The prospectus contained in the Form S-1 Registration Statement (No.
333-37317) filed by Gene Logic Inc. (the "Registrant") with the Securities
and Exchange Commission (the "Commission") on October 7, 1997, as amended
through the date hereof (the "Form S-1"), is hereby incorporated by reference
into this Registration Statement. Registrant also incorporates by reference
its Annual Report on Form 10-K for the year ended December 31, 1997, filed on
March 31, 1998 and its Quarterly Report on Form 10-Q for the quarter ended
March 31, 1998, filed on May 14, 1998 pursuant to Sections 13 or 15(d) of the
Securities Exchange Act of 1934, as amended (the "Exchange Act"). A
description of the Registrant's Common Stock which is contained in the Form
S-1, including any amendment or reports filed for the purpose of updating
such description, is hereby incorporated by reference into this Registration
Statement.

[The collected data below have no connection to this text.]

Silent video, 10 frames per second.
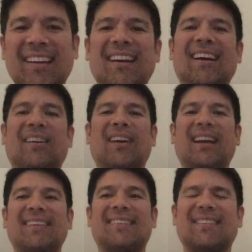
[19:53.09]
All
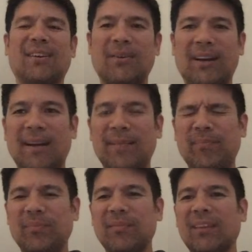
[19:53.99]
right, so
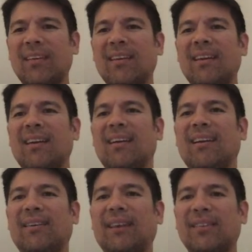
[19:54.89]

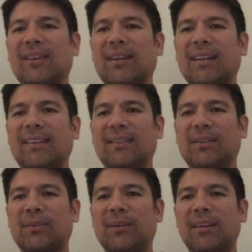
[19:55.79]
okay, so I got the
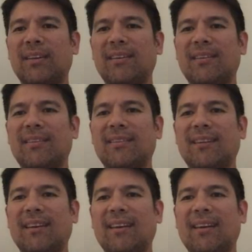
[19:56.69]
code right here,
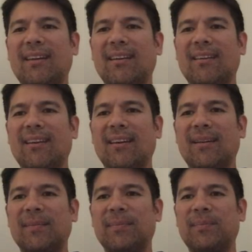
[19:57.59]
and
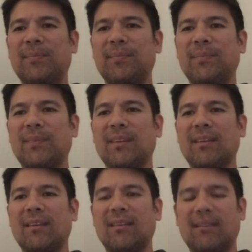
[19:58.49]
I'm
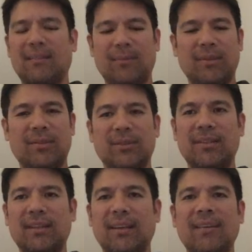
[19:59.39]
going to
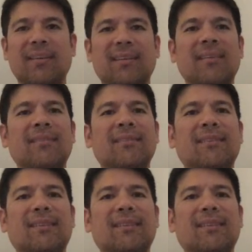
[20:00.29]
turn that in.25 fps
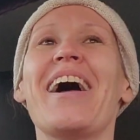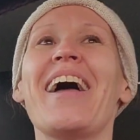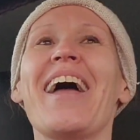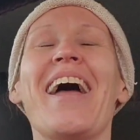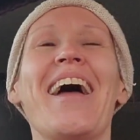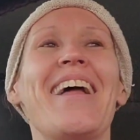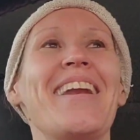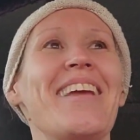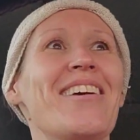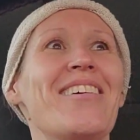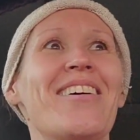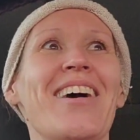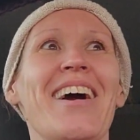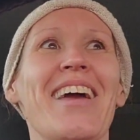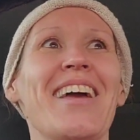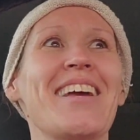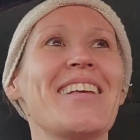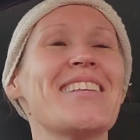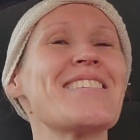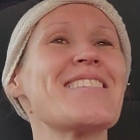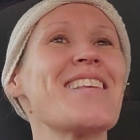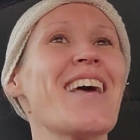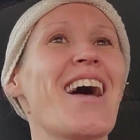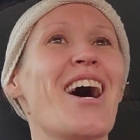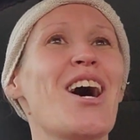but
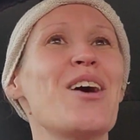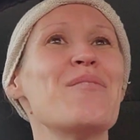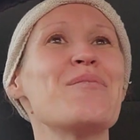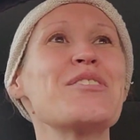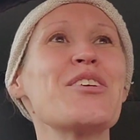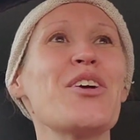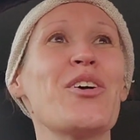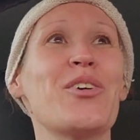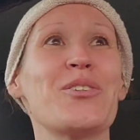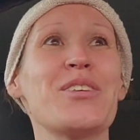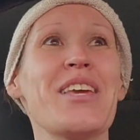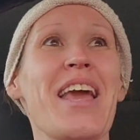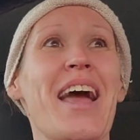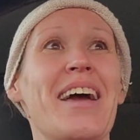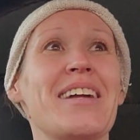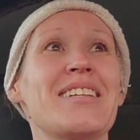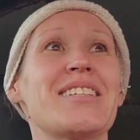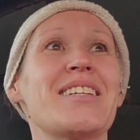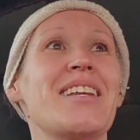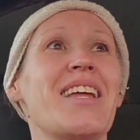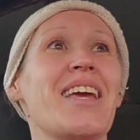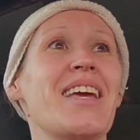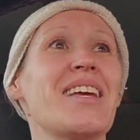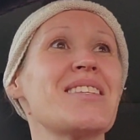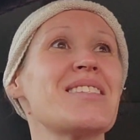anyways, um, so yeah,
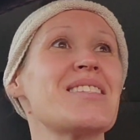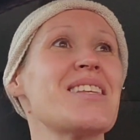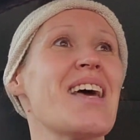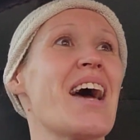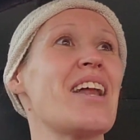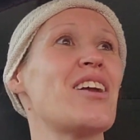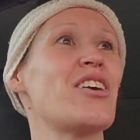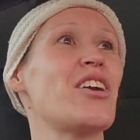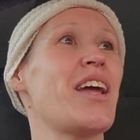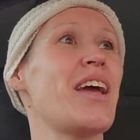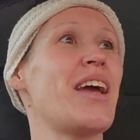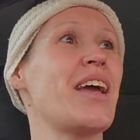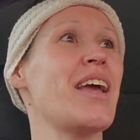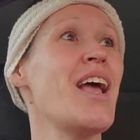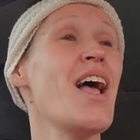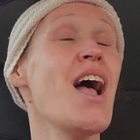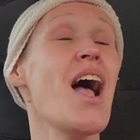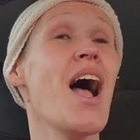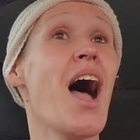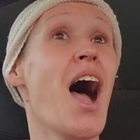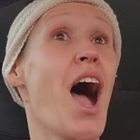today is Saturday.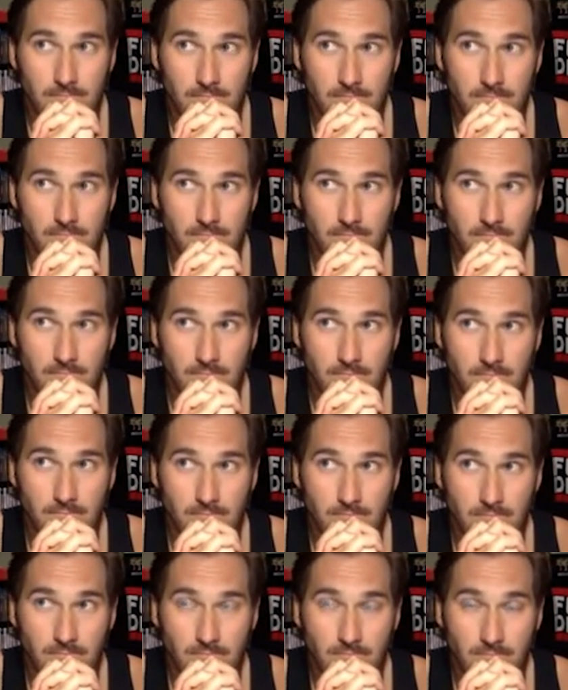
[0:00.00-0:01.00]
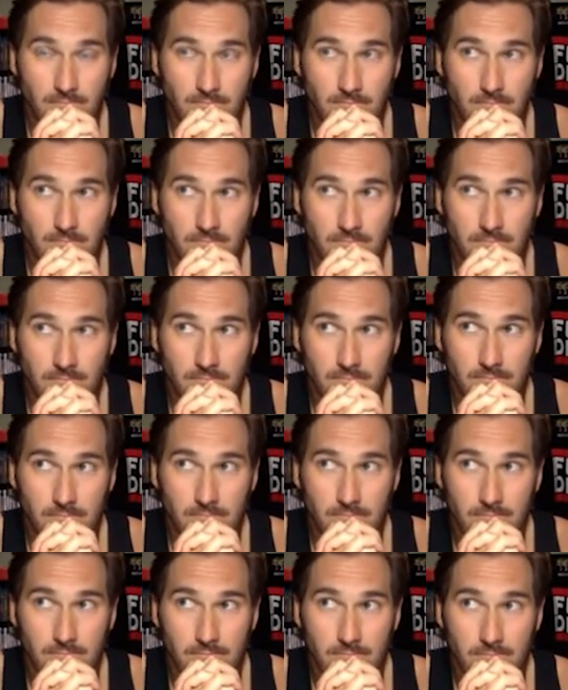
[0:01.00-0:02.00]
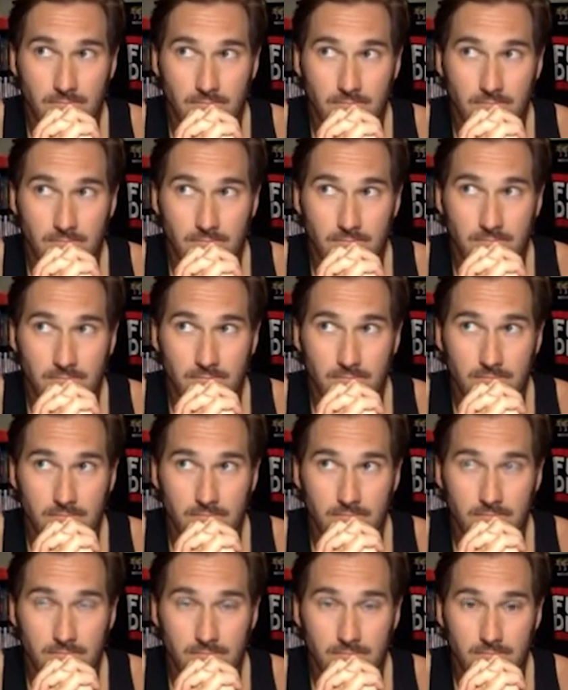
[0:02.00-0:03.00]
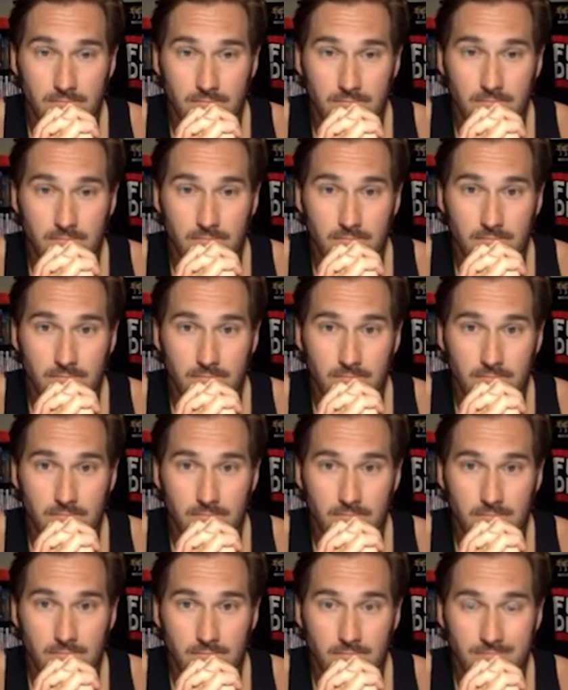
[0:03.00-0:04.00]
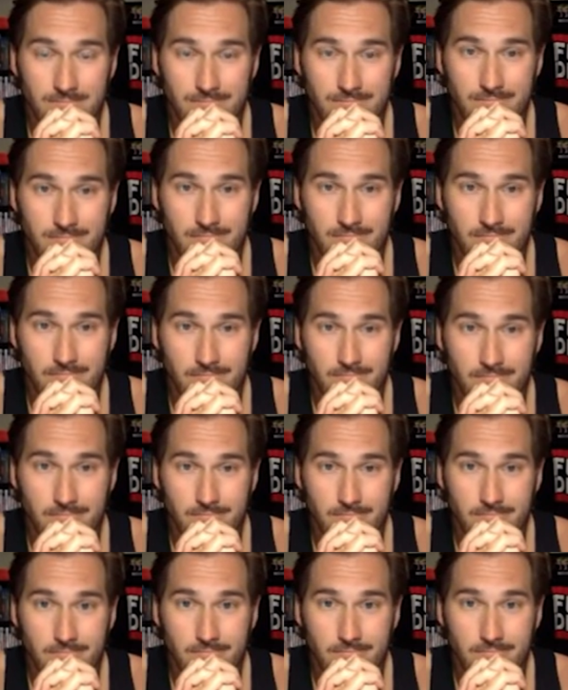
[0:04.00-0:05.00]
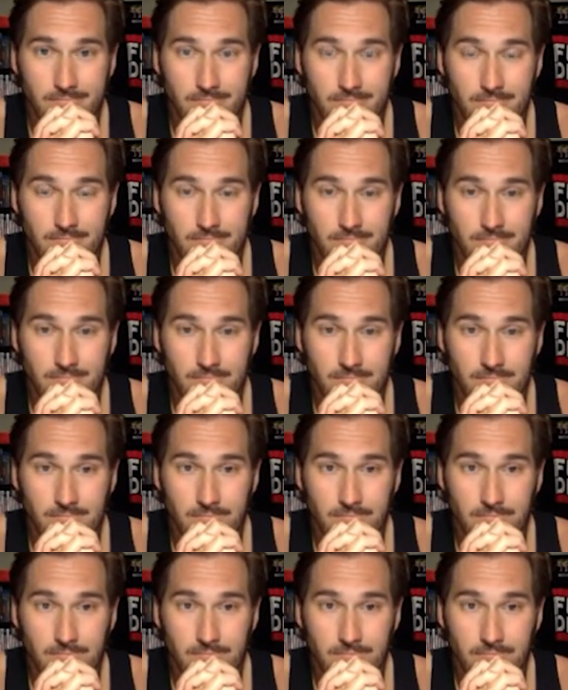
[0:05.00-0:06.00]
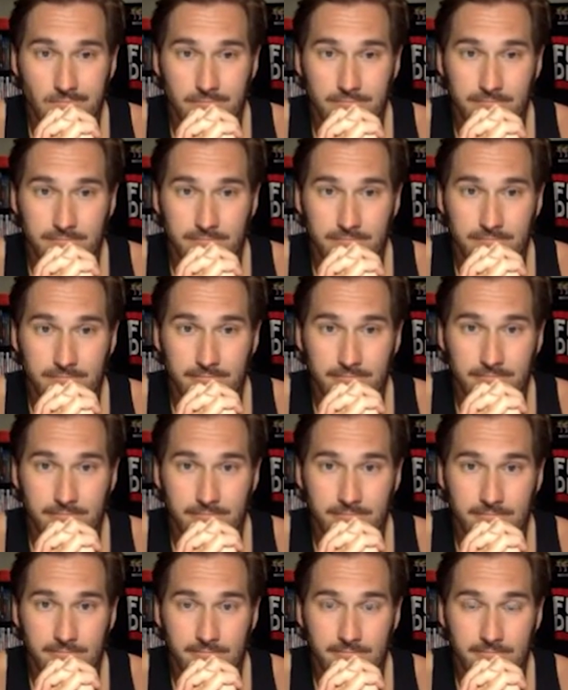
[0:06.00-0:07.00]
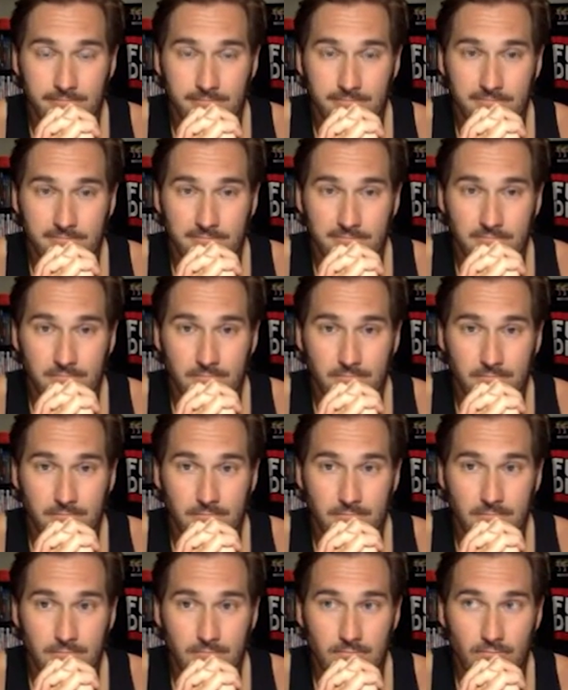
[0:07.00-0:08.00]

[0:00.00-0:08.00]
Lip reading: The person shown says nothing.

All documents filed by the Registrant with the Commission
pursuant to Sections 13(a), 13(c), 14 or 15(d) of the Exchange Act after the
date of this Registration Statement and prior to the filing of a
post-effective amendment which indicates that all securities offered have
been sold or which deregisters all securities then remaining unsold shall be
deemed to be incorporated by reference into this Registration Statement and
to be a part hereof from the date of filing of such documents. Any statement
contained in a document incorporated by reference herein shall be deemed to
be modified or superseded for purposes of this Registration Statement to the
extent that a statement contained herein or in any other subsequently filed
document which also is or is deemed to be incorporated by reference herein
modifies or supersedes such statement. Any statement so modified or
superseded shall not be deemed, except as so modified or superseded, to
constitute a part of this Registration Statement.
ITEM 4. DESCRIPTION OF SECURITIES.
Not applicable.
ITEM 5. INTERESTS OF NAMED EXPERTS AND COUNSEL.
The validity of the shares of Common Stock offered hereby will be passed
upon for the Company by Cooley Godward LLP, San Diego, California.
ITEM 6. INDEMNIFICATION OF DIRECTORS AND OFFICERS.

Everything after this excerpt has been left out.